## YOUR GOAL:
Each line from the one containing "[3:48.16-3:49.16]" to the end of the entries below is to be set down exactly; the pictures are not.

(Saved data entries)
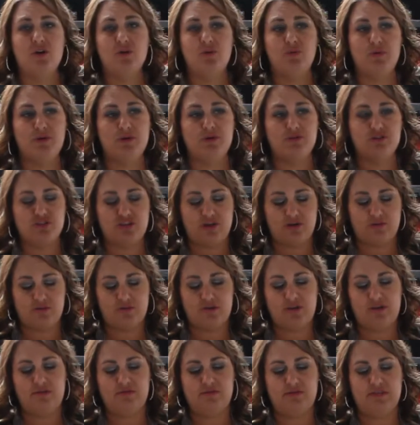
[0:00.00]
We don't
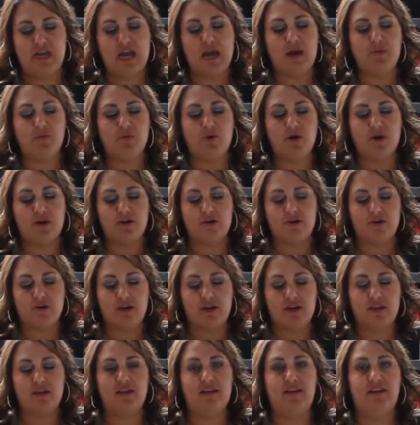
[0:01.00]
generally use tap water
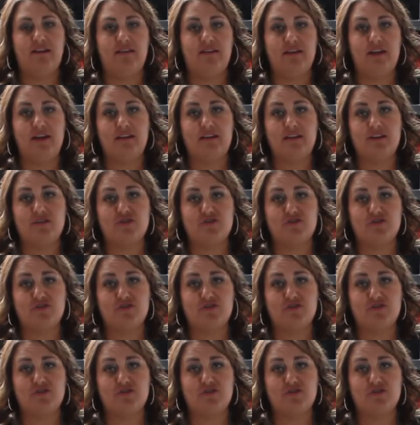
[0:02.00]
unless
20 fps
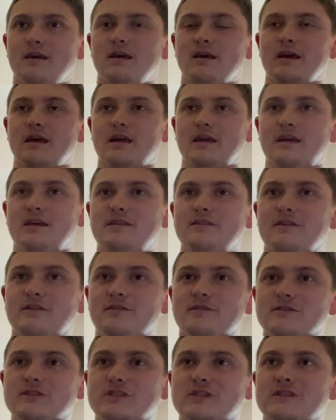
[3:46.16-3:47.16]
And
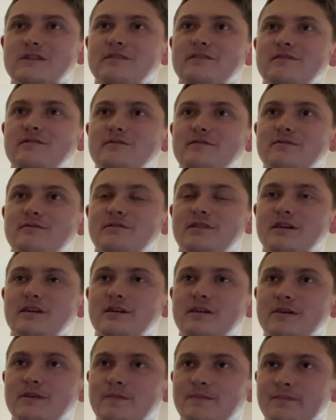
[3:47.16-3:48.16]
also
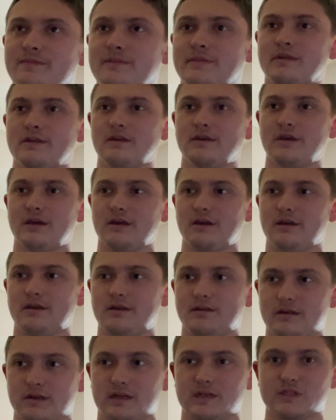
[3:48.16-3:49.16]

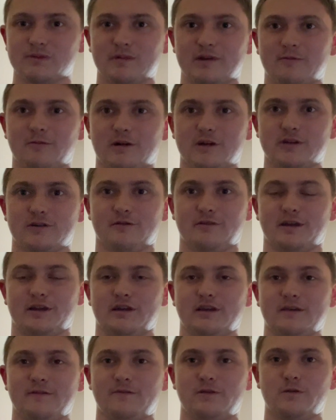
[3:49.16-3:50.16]
has me wondering,
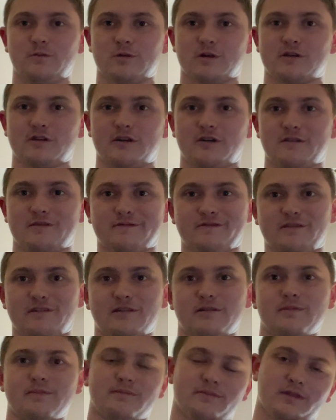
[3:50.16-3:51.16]
if you recall
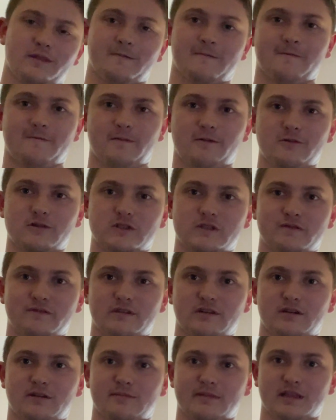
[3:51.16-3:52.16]
from the first
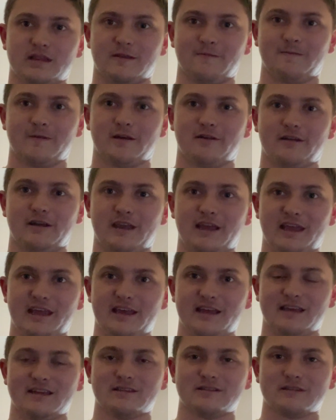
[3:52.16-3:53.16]
film, at the very
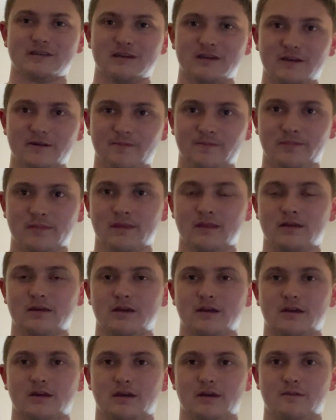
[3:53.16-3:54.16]
end,
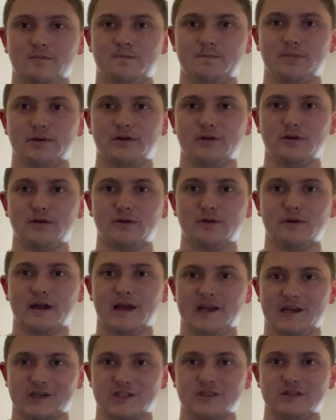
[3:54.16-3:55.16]
Pooh
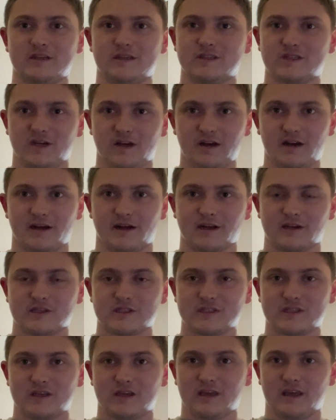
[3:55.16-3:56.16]
actually
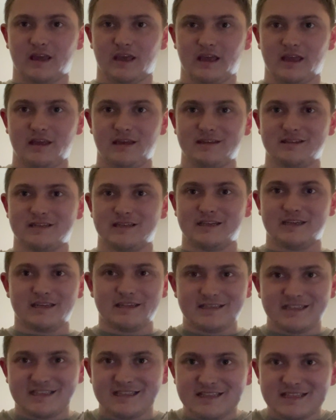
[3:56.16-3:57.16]
talks, and
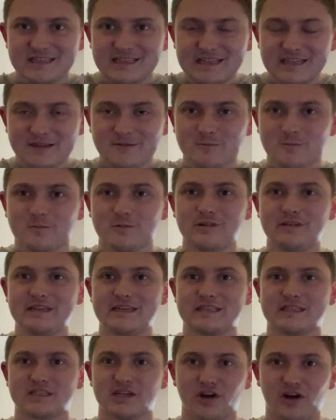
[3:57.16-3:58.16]
he didn't really
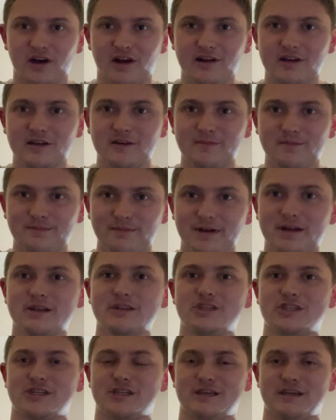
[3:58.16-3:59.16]
talk
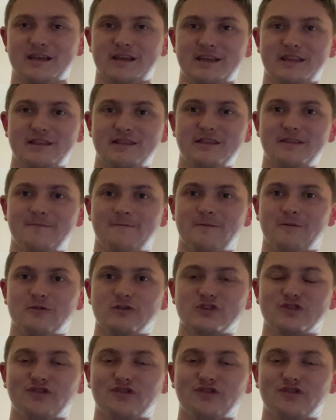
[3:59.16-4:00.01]
much in the first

## COMPLETED TASK:
[3:48.16-3:49.16]

[3:49.16-3:50.16]
has me wondering,
[3:50.16-3:51.16]
if you recall
[3:51.16-3:52.16]
from the first
[3:52.16-3:53.16]
film, at the very
[3:53.16-3:54.16]
end,
[3:54.16-3:55.16]
Pooh
[3:55.16-3:56.16]
actually
[3:56.16-3:57.16]
talks, and
[3:57.16-3:58.16]
he didn't really
[3:58.16-3:59.16]
talk
[3:59.16-4:00.01]
much in the first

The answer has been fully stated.